以下の表は、クロスサイト接続を暗号化するフィールドおよび説明を示しています。

表13.4 service.type.sites.local.encryption

フィールド説明

service.type.sites.local.encryption.protocol

クロスサイト接続に使用する TLS プロトコルを指定します。デフォルト値は TLSv1.2 ですが、必要に応じて TLSv1.3 を設定できます。

service.type.sites.local.encryption.transportKeyStore

リレー Pod のキーストアシークレットを設定します。

service.type.sites.local.encryption.routerKeyStore

ルーター Pod のキーストアシークレットを設定します。

service.type.sites.local.encryption.trustStore

リレー Pod とルーター Pod 用に任意のトラストストアシークレットを設定します。

表13.5 service.type.sites.local.encryption.transportKeyStore

フィールド説明

secretName

リレー Pod が RELAY メッセージの暗号化および復号化に使用できるキーストアを含むシークレットを指定します。

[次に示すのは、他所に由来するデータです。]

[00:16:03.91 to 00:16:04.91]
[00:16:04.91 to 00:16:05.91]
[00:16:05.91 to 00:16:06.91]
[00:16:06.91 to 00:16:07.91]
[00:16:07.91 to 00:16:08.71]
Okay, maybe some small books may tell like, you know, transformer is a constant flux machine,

このフィールドは必須です。

alias

オプションで、キーストアの証明書のエイリアスを指定します。デフォルト値は transport です。

filename

オプションでキーストアのファイル名を指定します。デフォルト値は keystore.p12 です。

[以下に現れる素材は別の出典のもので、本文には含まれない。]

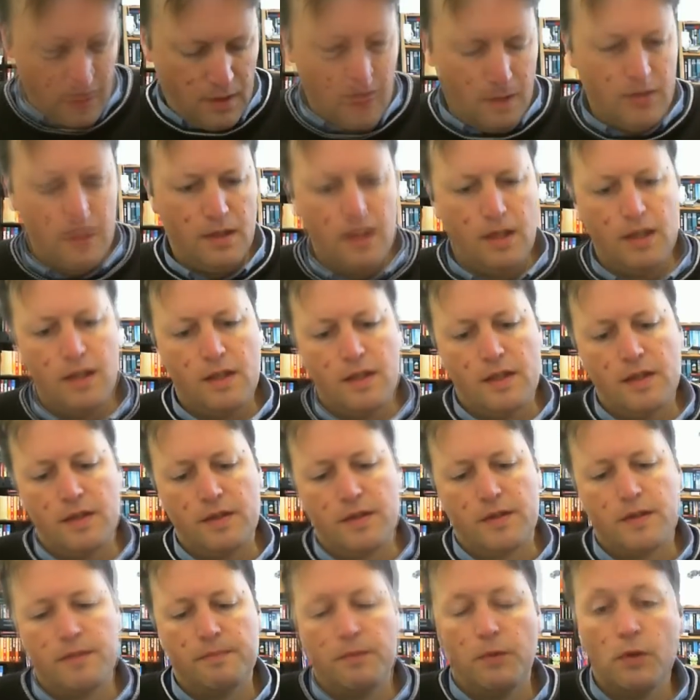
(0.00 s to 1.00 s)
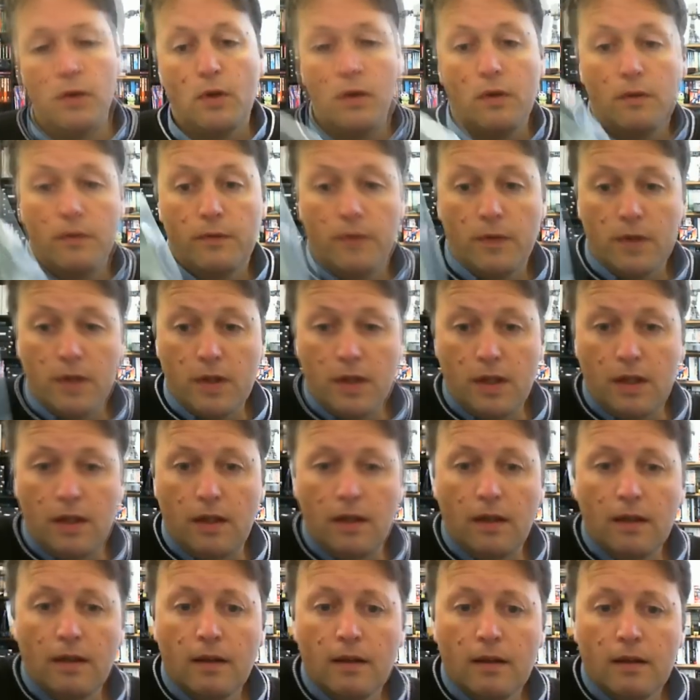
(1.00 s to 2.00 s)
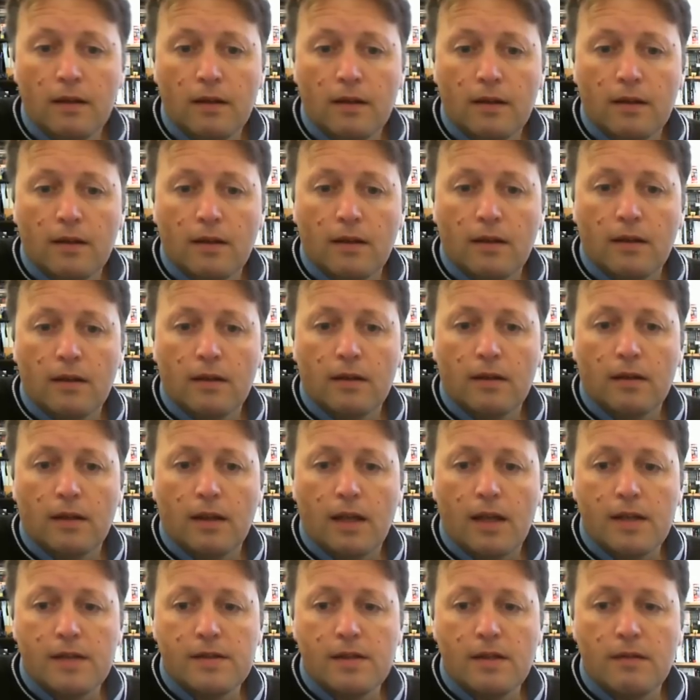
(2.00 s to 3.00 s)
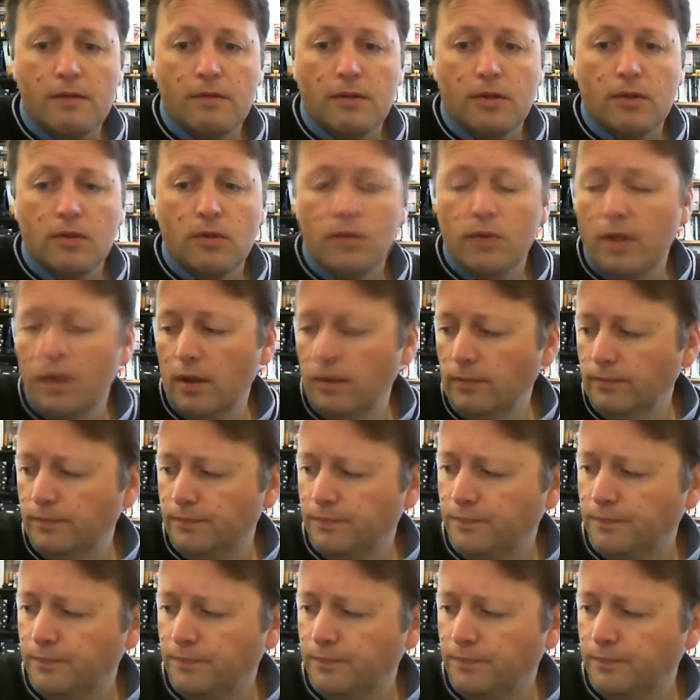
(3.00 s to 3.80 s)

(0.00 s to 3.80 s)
And there's the book for the cassette recorder.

表13.6 service.type.sites.local.encryption.routerKeyStore

フィールド説明

secretName

ルーター Pod が RELAY メッセージの暗号化および復号化に使用できるキーストアを含むシークレットを指定します。このフィールドは必須です。

alias

オプションで、キーストアの証明書のエイリアスを指定します。デフォルト値は router です。

filename

オプションでキーストアのファイル名を指定します。デフォルト値は keystore.p12 です。

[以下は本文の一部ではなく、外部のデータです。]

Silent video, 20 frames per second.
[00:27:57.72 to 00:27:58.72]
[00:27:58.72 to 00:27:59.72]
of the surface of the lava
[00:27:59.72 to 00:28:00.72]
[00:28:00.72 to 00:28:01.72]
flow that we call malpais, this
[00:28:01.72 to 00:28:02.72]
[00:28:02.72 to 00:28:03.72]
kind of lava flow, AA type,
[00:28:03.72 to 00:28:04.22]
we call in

表13.7 service.type.sites.local.encryption.trustStore

フィールド説明

secretName

オプションで、リレー Pod およびルーター Pod のパブリック証明書を検証するためのトラストストアが含まれるシークレットを指定します。デフォルト値は <cluster-name>-truststore-site-tls-secret です。

filename

オプションでトラストストアのファイル名を指定します。デフォルト値は truststore.p12 です。

13.5.2. クロスサイトの暗号化シークレット

クロスサイトレプリケーション暗号化のシークレットは、クロスサイト接続のセキュリティーを保護するためにキーストアと任意のトラストストアを追加します。

クロスサイトの暗号化シークレット

apiVersion: v1
kind: Secret
metadata:
  name: tls-secret
type: Opaque
stringData:
  password: changeme
  type: pkcs12
data:
  <file-name>: "MIIKDgIBAzCCCdQGCSqGSIb3DQEHA..."

フィールド説明

stringData.password

キーストアまたはトラストストアのパスワードを指定します。

stringData.type

オプションでキーストアまたはトラストストアタイプを指定します。デフォルト値は pkcs12 です。

data.<file-name>

base64 でエンコードされたキーストアまたはトラストストアを追加します。